Even if you’re a relative novice to strength training, you’ve probably heard countless times just how crucial it is to get your form right. Perform a deadlift with a curved back or locked-out knees, for instance, and you might increase your risk of injury or struggle to achieve your fitness objectives. But your alignment and posture aren’t the only aspects of exercise form you should keep in mind.
How you hold or grip a weight is also very important because it can influence which muscles are targeted, says Allison Tenney, a certified strength and conditioning specialist in Austin, Texas. Discover more about the key distinction between a pronated grip and a supinated grip, plus when to use each.
Pronated Grip vs. Supinated Grip, Defined
Put simply, a pronated grip is an overhand grip, and your palms will generally face away from your body, says Tenney. (The exception: deadlifts and bent-over rows, during which your palms will face your body.) “You can use a pronated grip for basically every exercise — it’s really the go-to,” she explains. “But you’re going to want to use them specifically for most of your ‘pressing’ exercises.” For instance, you might use a pronated grip to perform a chest press, shoulder press, or barbell back squat. And in the latter instance, a pronated grip plays a key safety role, as it allows you to firmly grasp the bar and keep it racked — not sliding off your back, she explains.
On the flip side, a supinated grip is an underhand grip, with your palms typically facing toward your body, says Tenney. (Again, your palms will face away from you during deadlifts and bent-over rows.) You’ll often use the supinated grip to tackle certain “pulling” exercises, such as bicep curls or inverted rows, she adds. That said, some exercises can be performed with either grip, including pull-ups, lat pull-downs, and bent-over rows. Depending on which grip you use, the exercise can target different muscles.
When to Use a Pronated Grip or a Supinated Grip
While it may be safer to use a pronated grip rather than a supinated grip in certain situations (think: squats and lunges with a barbell back-racked on your shoulders), most often, you should simply choose the grip style that helps you achieve your fitness goals.
During Pull-Ups and Chin-Ups
The exact muscle groups a pull-up most heavily targets all depends on your grip. If you’re performing a traditional pull-up with a pronated grip, “you’re going to be engaging more of your back and core muscles and targeting your lats and your rhomboids,” says Tenney.
However, a pull-up — which utilizes an underhand grip — will stimulate your chest muscles and arm flexors to a greater extent, research indicates. Both exercises can be beneficial additions to your fitness regimen, so when deciding between the two, take into account the specific muscles you wish to focus on that particular day.
During Lat Pull-Downs
Just like pull-ups, utilizing a prone grip during lat pull-downs appears to activate the muscles of the latissimus dorsi more than a supine grip, according to research published in the Strength and Conditioning Journal. In case you didn’t know, the lat muscles aid in maintaining proper posture and enable you to extend and rotate your shoulder and arm, as stated by the Cleveland Clinic. So, if you desire to correct your slouching, performing lat pulldowns with a prone grip could bring you closer to achieving that objective.

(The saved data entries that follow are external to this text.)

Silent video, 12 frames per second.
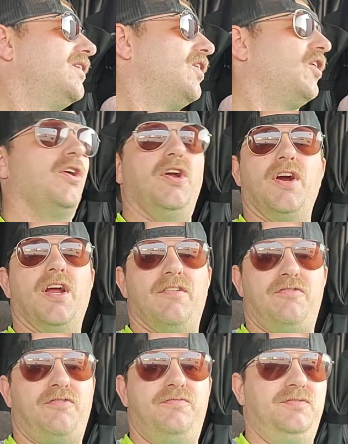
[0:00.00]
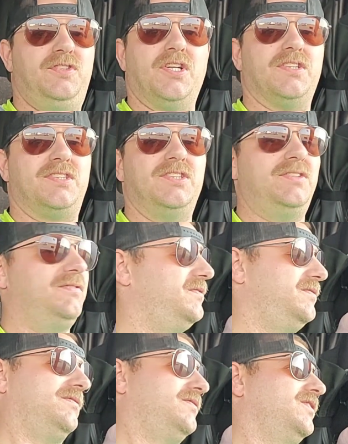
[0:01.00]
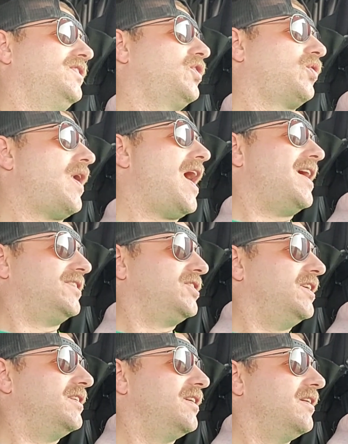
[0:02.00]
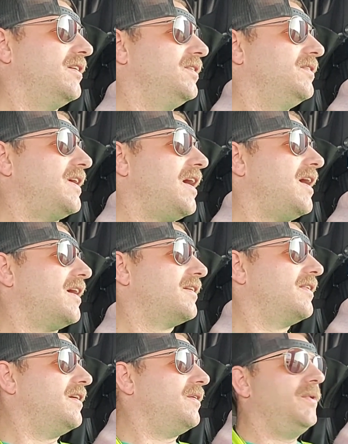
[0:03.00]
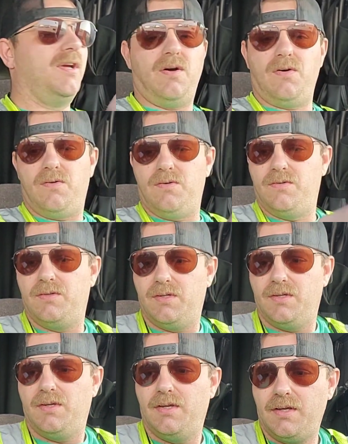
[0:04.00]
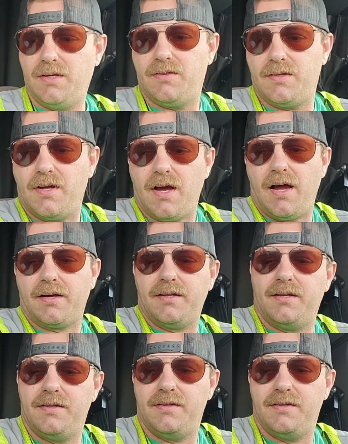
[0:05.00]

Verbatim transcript: or you're going to f- just crash into the dock. There we go. In the dock.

In general, using a prone grip may be most advantageous when engaging in deadlifts, according to Tenney. “You want to engage those lats because the exercise requires a significant amount of force,” she explains. “If you switch your grip, you won’t be able to engage them as effectively, which means you won’t be able to lift as much weight.”
Once you progress to heavy lifting and find that your grip strength becomes a limiting factor (i.e., you are strong enough to lift the weight but your grip starts to weaken after a few repetitions), consider using an alternate grip, with one hand prone and the other supine, suggests Tenney. “When you have a prone grip and your grip strength starts to diminish, your fingers begin to unravel, and you drop the bar,” says Tenney. “With alternating grip, it allows you to maintain a better hold on the bar, preventing it from slipping and enabling you to continue increasing the weight.”
The Takeaway On Pronated and Supinated Grips
Both supinated and pronated grips can assist you in achieving your muscle-building goals, and one grip style is not inherently superior or easier than the other, according to Tenney. “They both have their place in your strength program—it depends on the specific exercise and your goal,” she says.
That’s why it’s important to incorporate both grips into your workout routine. “Varying your grip can significantly enhance your workout and strength gains by diversifying your approach,” says Tenney. “If you consistently use only one type of grip, you will continuously target the same muscles. Variety adds excitement to life, so it’s beneficial to mix things up and vary your grip.”